### [Task directions]
Leaving out the images, please output every entry exactly as it appears.
Start of Source information
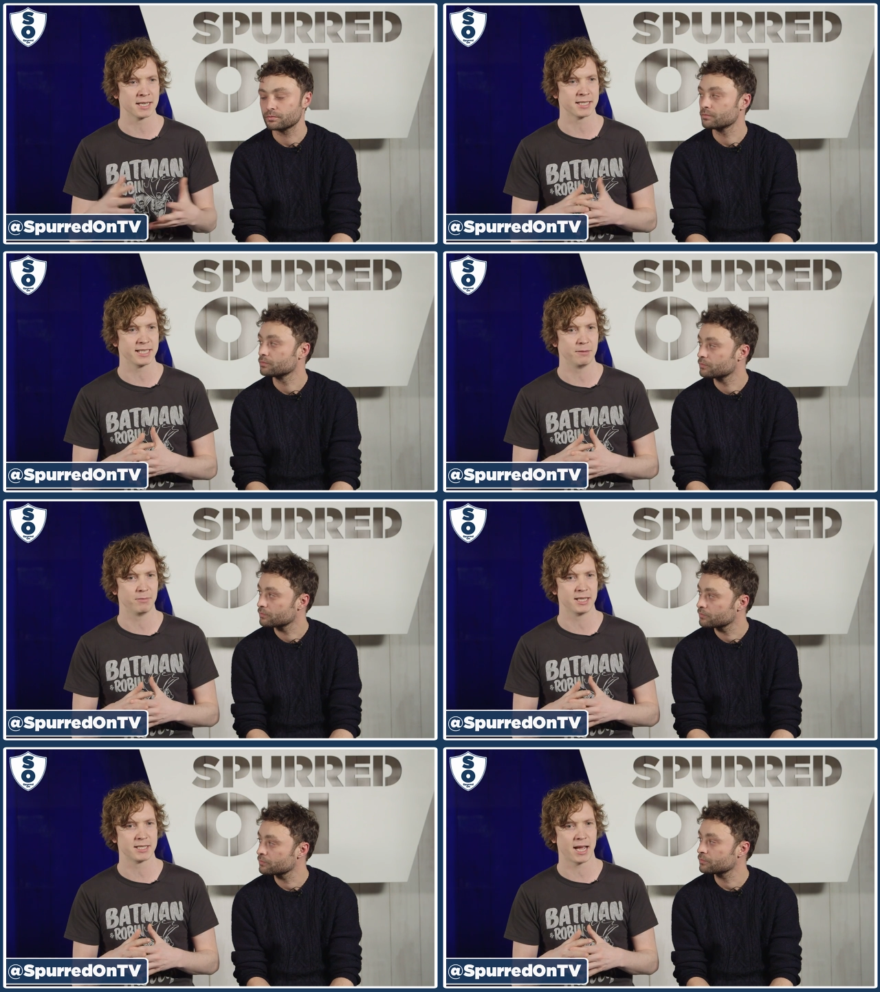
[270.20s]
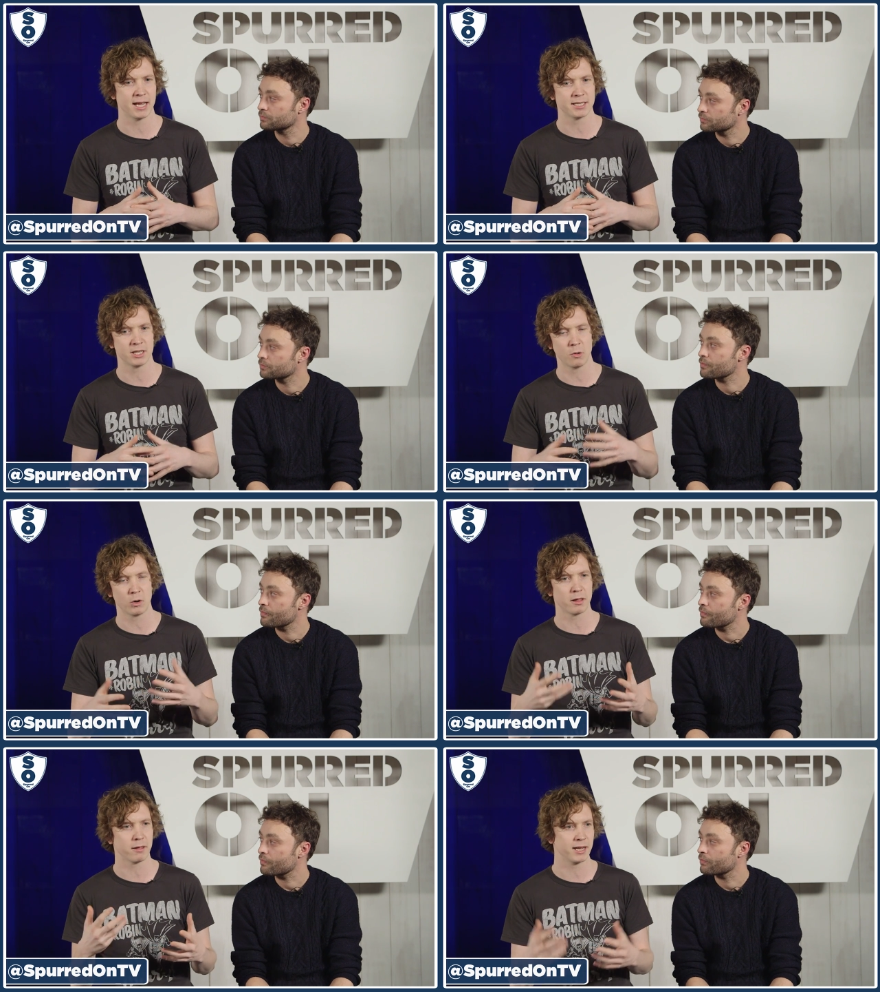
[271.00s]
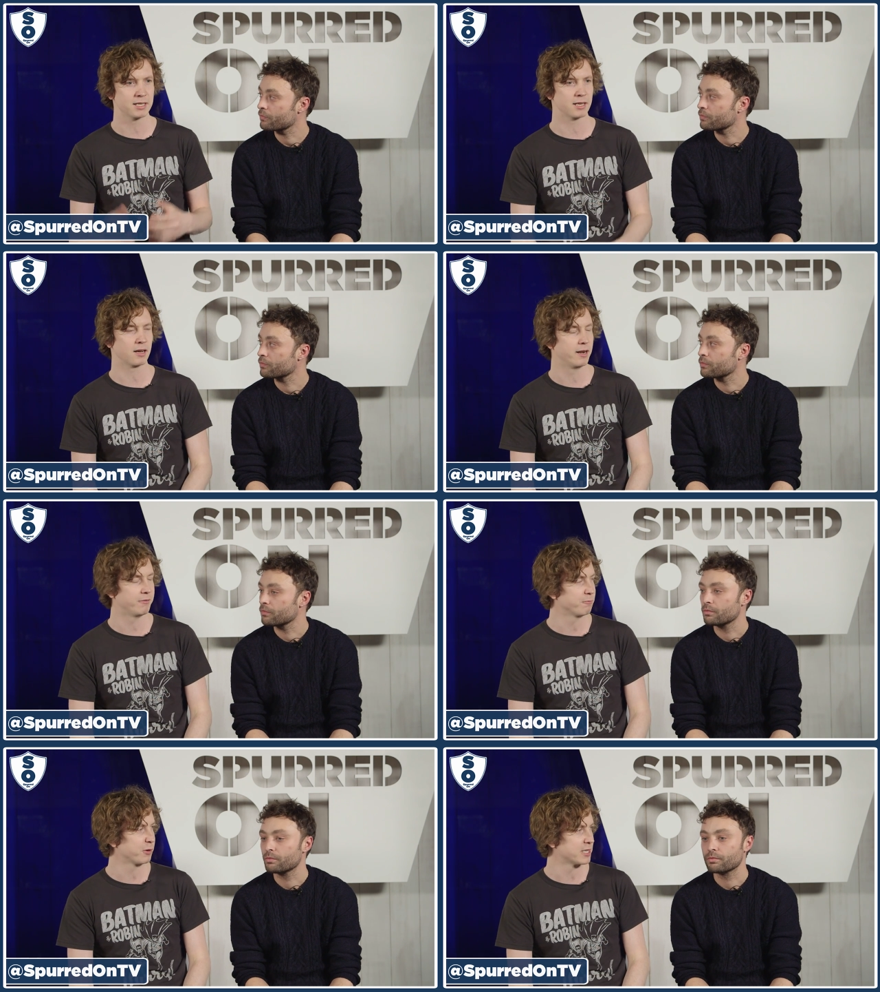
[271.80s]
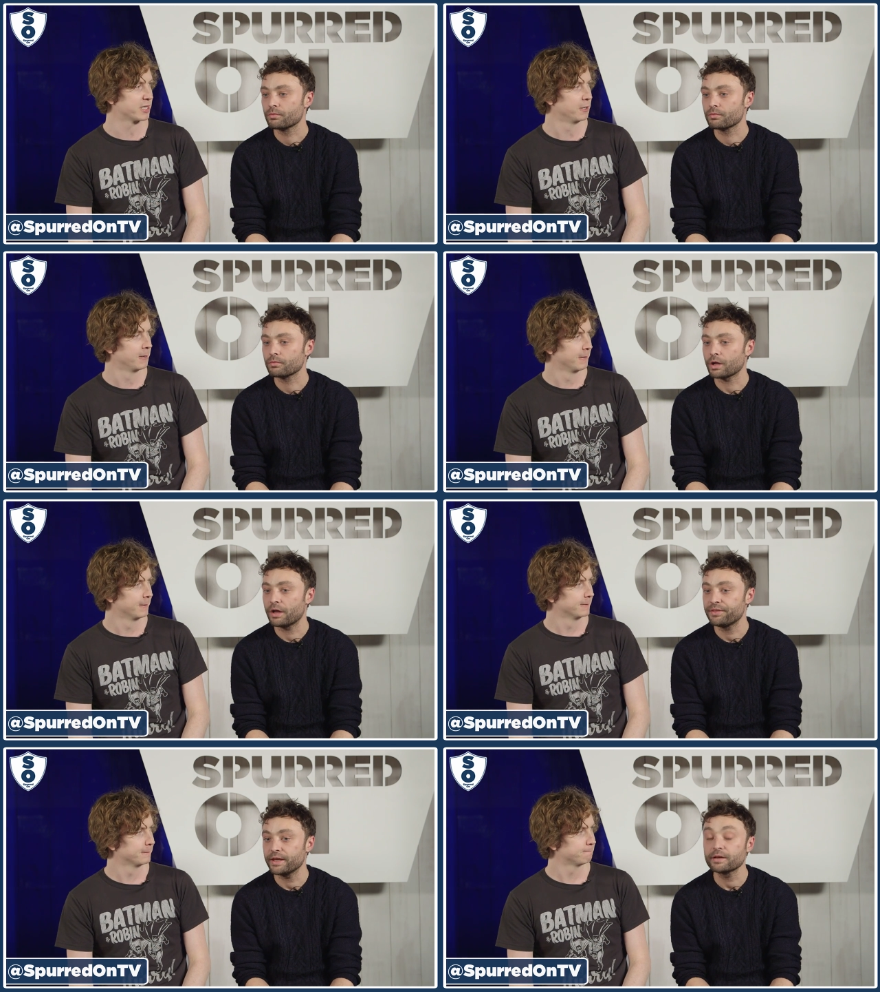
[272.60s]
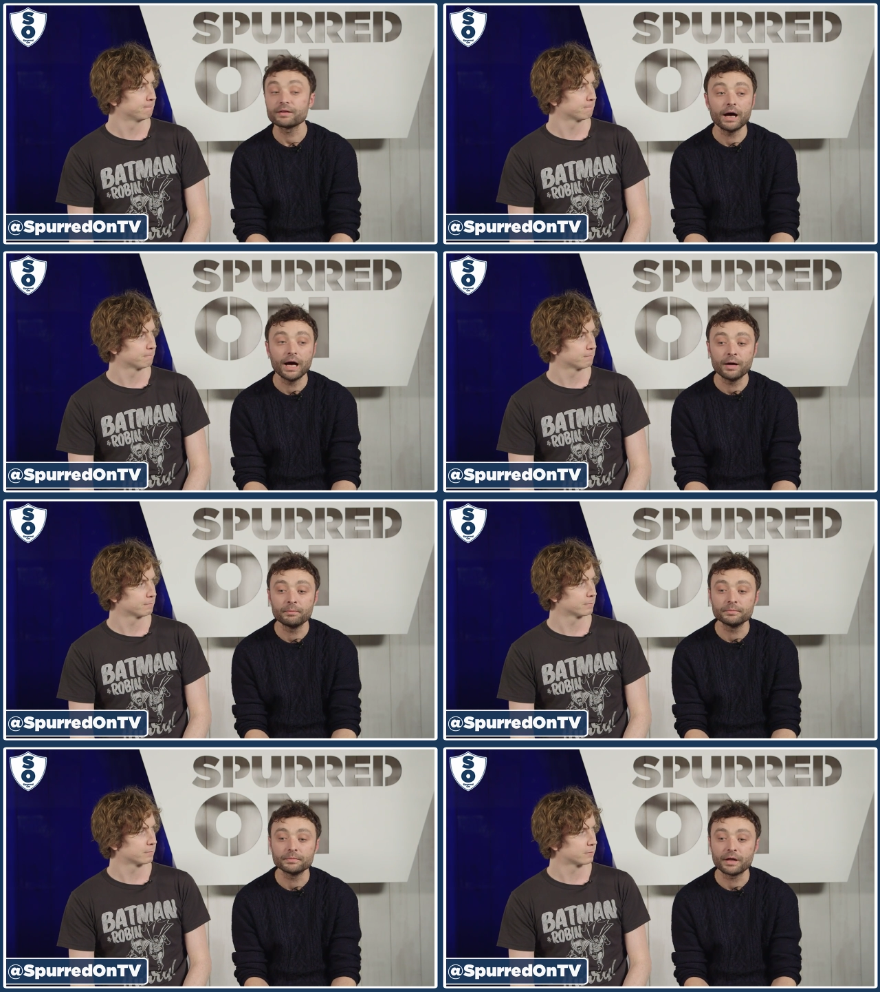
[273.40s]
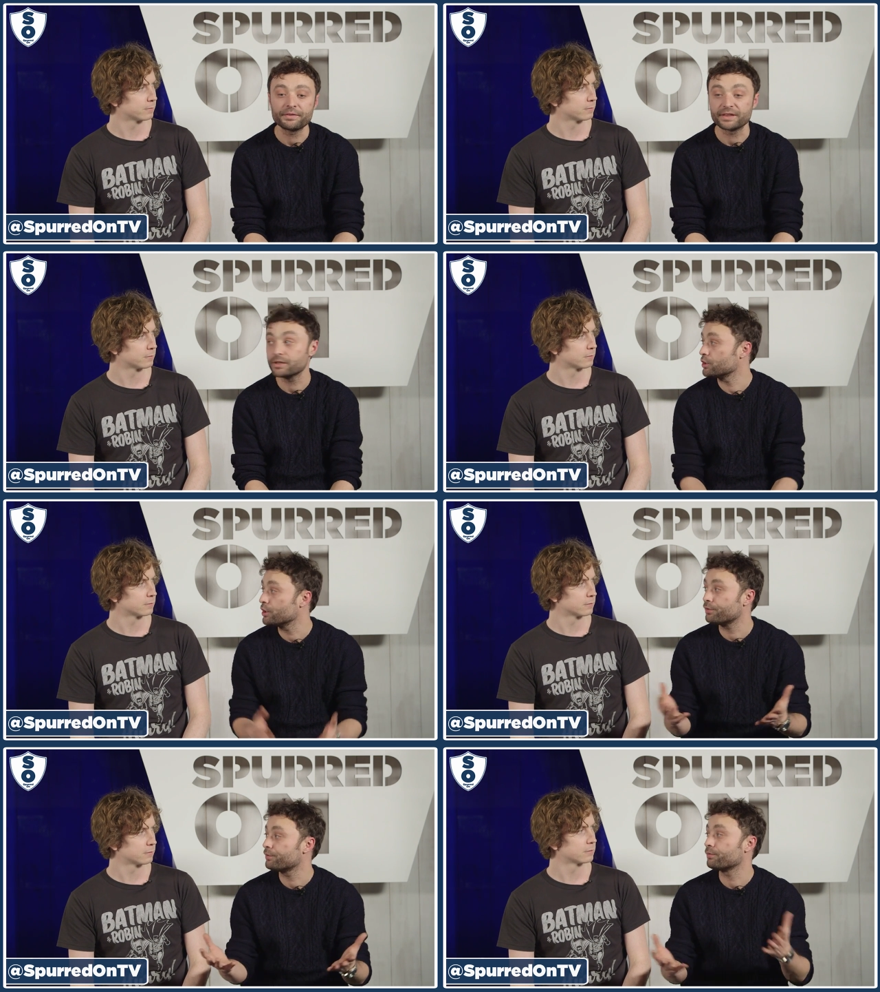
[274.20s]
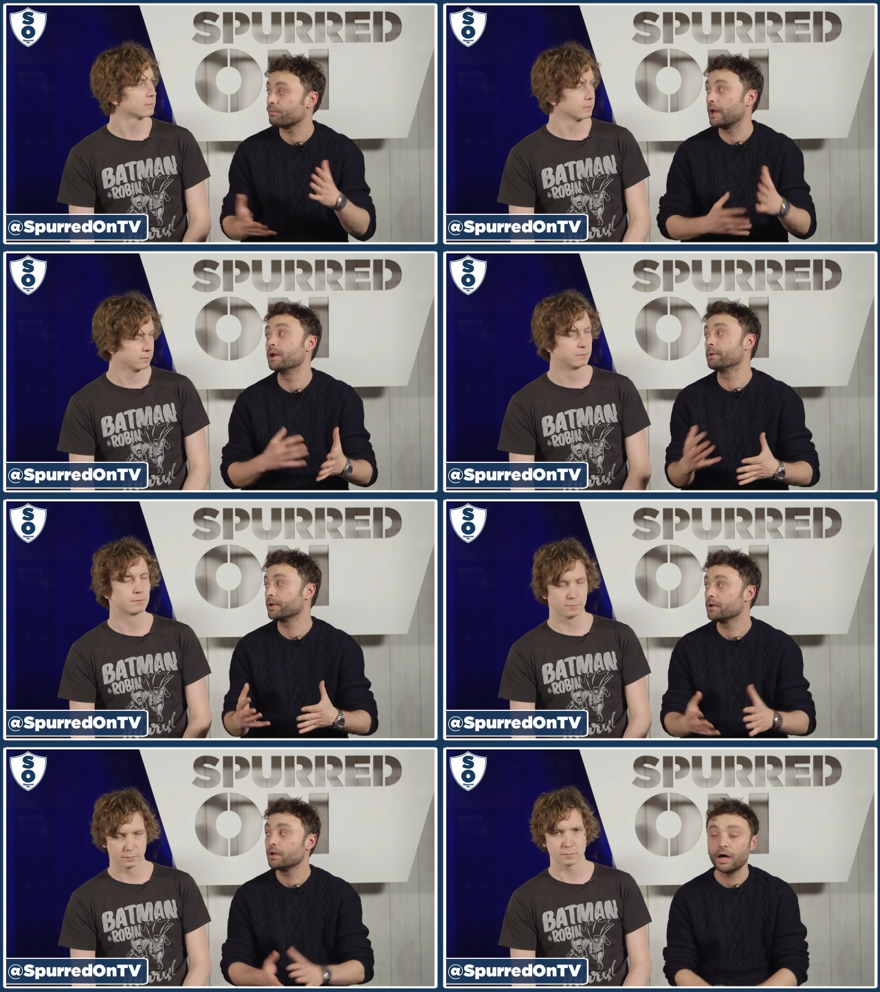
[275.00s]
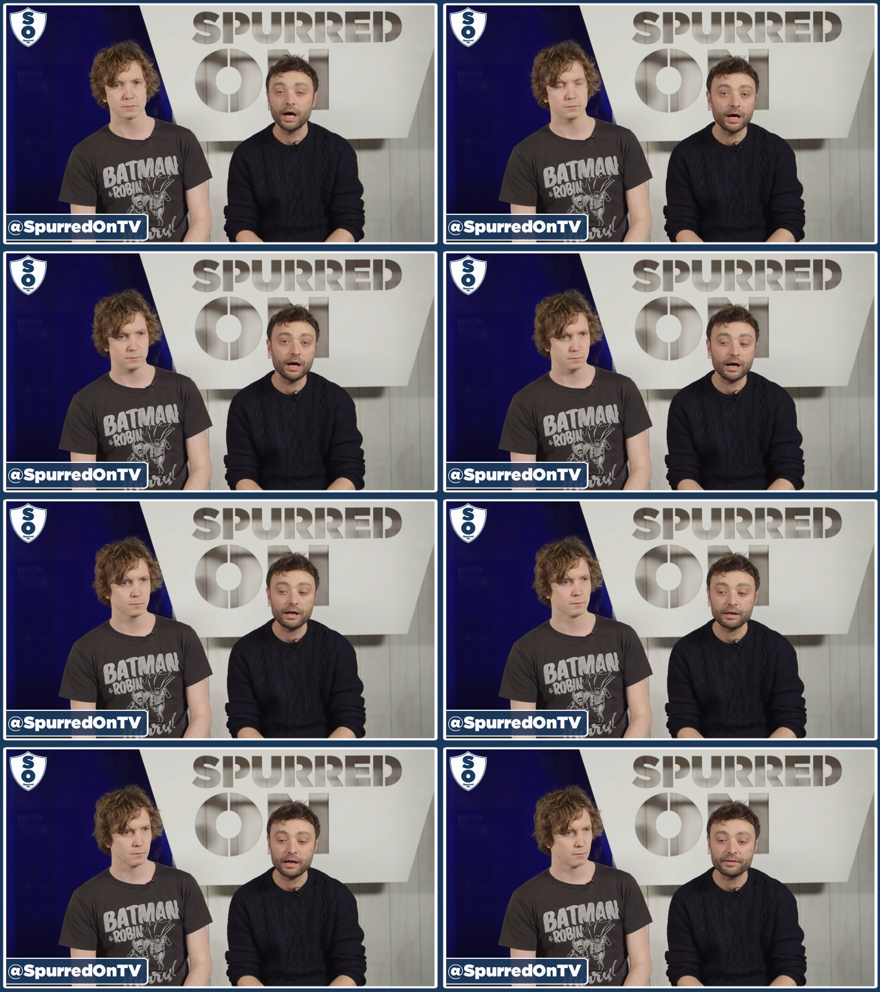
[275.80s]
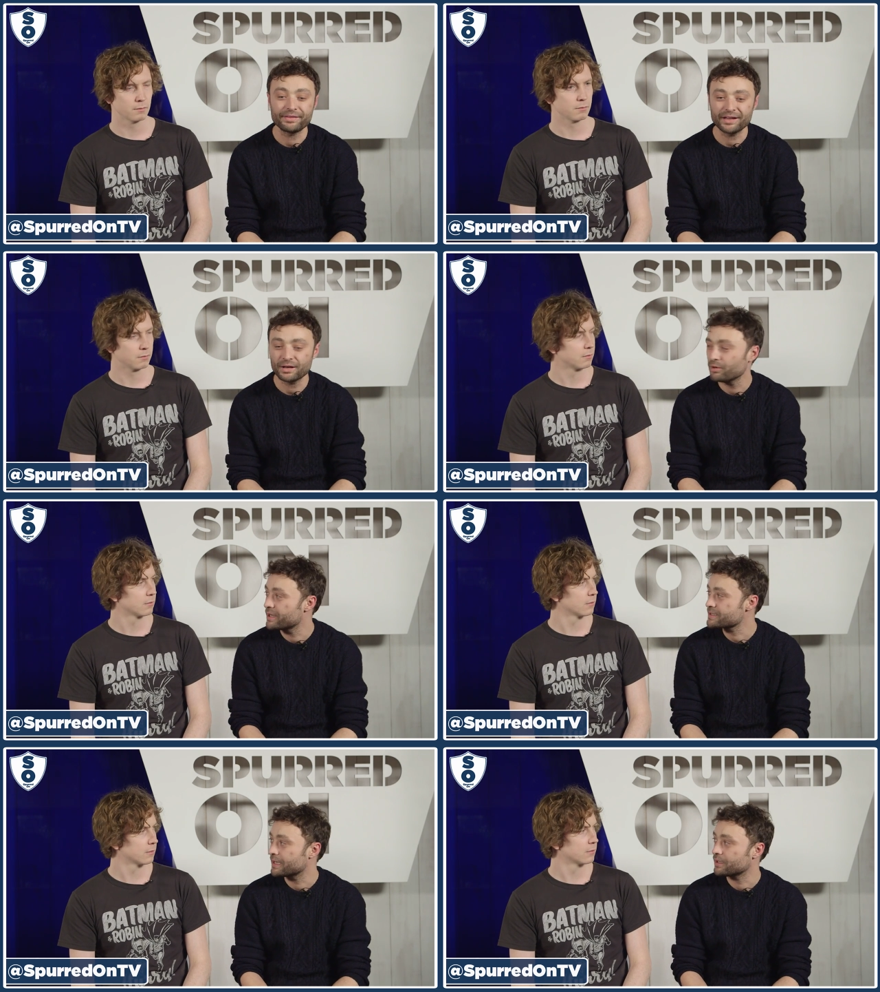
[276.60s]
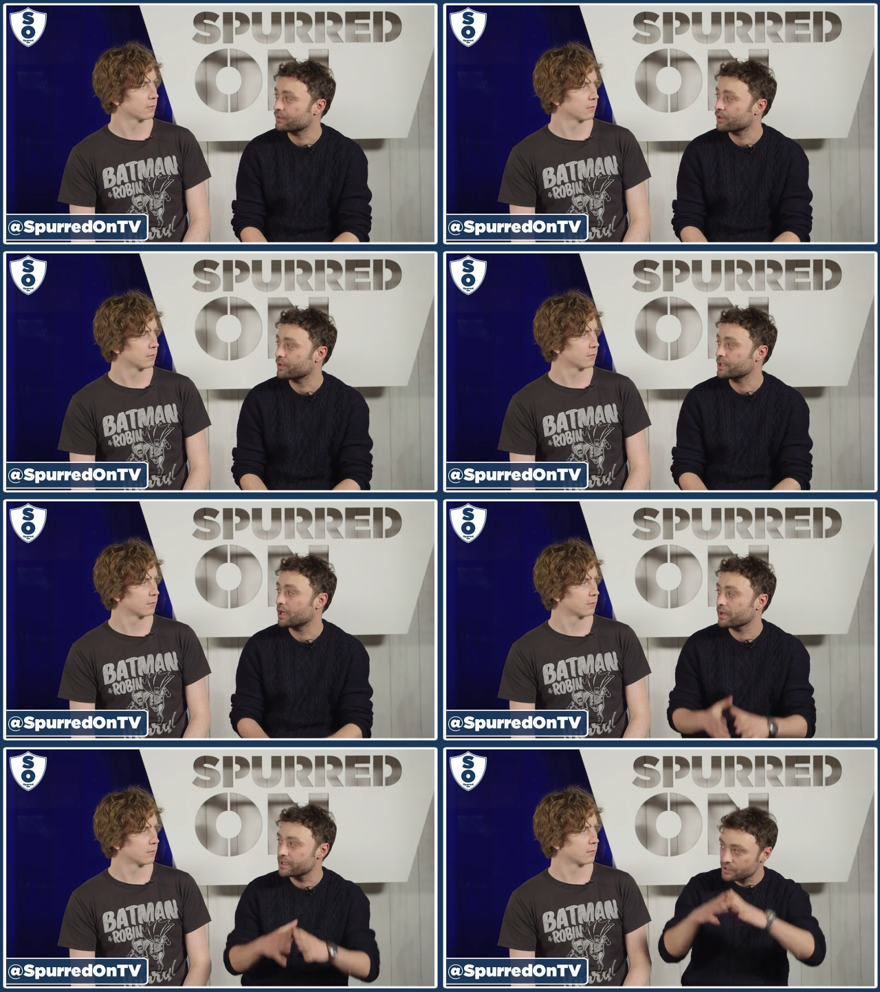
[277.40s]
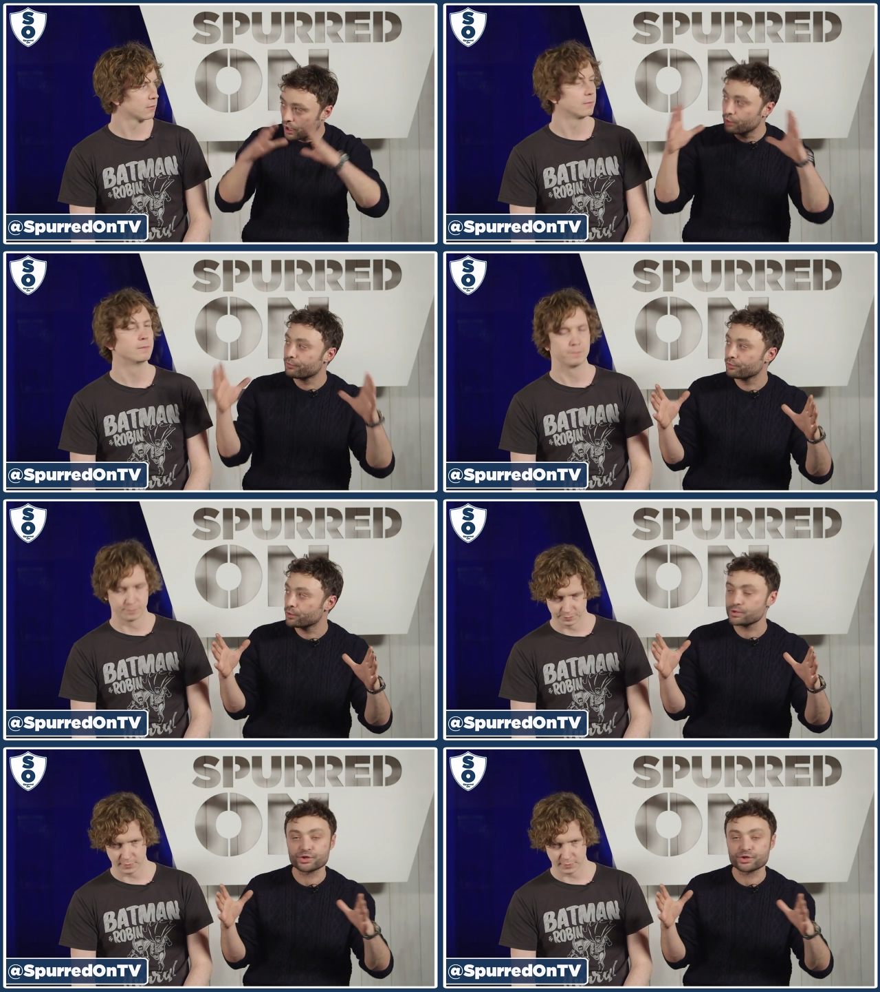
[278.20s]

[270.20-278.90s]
Speaker 1: as a team these mm. days, you know, what are the things that kind of impress you?
Speaker 2: I think um, I think the youth element. Uh, I think I'm right in saying that you've got the youngest overall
End of Source information
### [Completed task]
[270.20s]
[271.00s]
[271.80s]
[272.60s]
[273.40s]
[274.20s]
[275.00s]
[275.80s]
[276.60s]
[277.40s]
[278.20s]

[270.20-278.90s]
Speaker 1: as a team these mm. days, you know, what are the things that kind of impress you?
Speaker 2: I think um, I think the youth element. Uh, I think I'm right in saying that you've got the youngest overall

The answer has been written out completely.